:: RECORDS PROVIDED

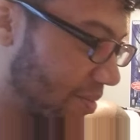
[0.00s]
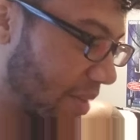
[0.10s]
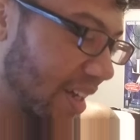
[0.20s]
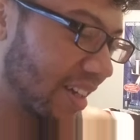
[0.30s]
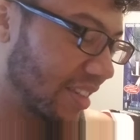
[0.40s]

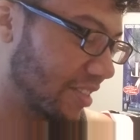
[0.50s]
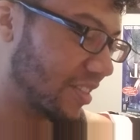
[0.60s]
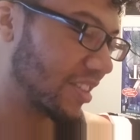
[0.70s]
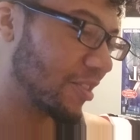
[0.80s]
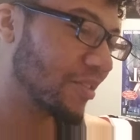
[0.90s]
man, dude,
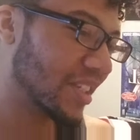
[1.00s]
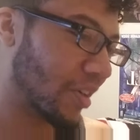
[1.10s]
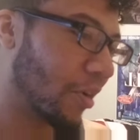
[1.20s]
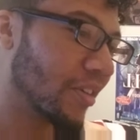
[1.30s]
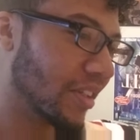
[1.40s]
it's so
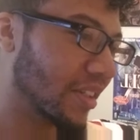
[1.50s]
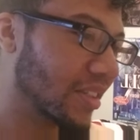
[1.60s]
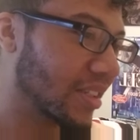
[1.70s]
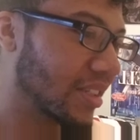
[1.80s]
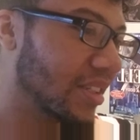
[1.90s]
disheartening
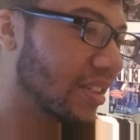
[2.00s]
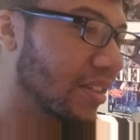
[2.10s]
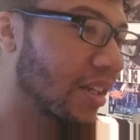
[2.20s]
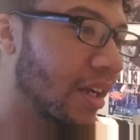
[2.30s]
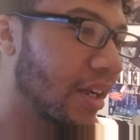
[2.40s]
to see.
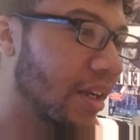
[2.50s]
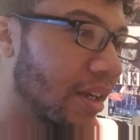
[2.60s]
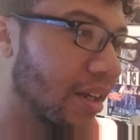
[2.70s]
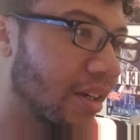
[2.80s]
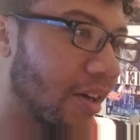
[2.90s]

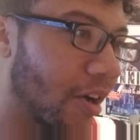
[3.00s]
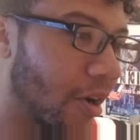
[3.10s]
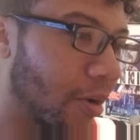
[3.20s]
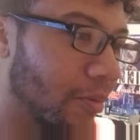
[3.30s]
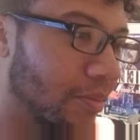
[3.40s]

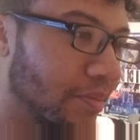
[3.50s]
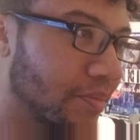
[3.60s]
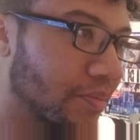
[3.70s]
Um,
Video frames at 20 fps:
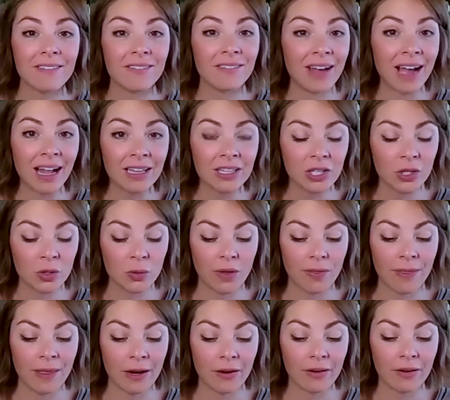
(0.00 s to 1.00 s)
value
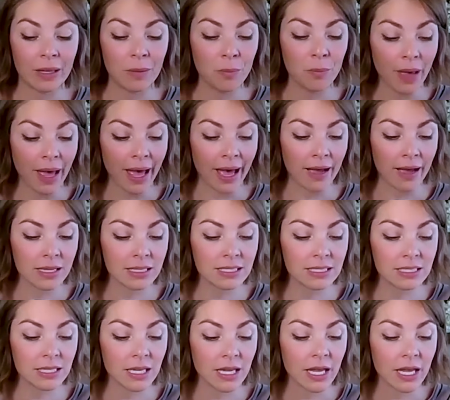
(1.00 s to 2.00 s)
their impact.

::::

▸ YOUR OBJECTIVE
The complete set of records should be written out again, pictures excluded.

▸ RESPONSE AREA
[0.00s]
[0.10s]
[0.20s]
[0.30s]
[0.40s]

[0.50s]
[0.60s]
[0.70s]
[0.80s]
[0.90s]
man, dude,
[1.00s]
[1.10s]
[1.20s]
[1.30s]
[1.40s]
it's so
[1.50s]
[1.60s]
[1.70s]
[1.80s]
[1.90s]
disheartening
[2.00s]
[2.10s]
[2.20s]
[2.30s]
[2.40s]
to see.
[2.50s]
[2.60s]
[2.70s]
[2.80s]
[2.90s]

[3.00s]
[3.10s]
[3.20s]
[3.30s]
[3.40s]

[3.50s]
[3.60s]
[3.70s]
Um,
Video frames at 20 fps:
(0.00 s to 1.00 s)
value
(1.00 s to 2.00 s)
their impact.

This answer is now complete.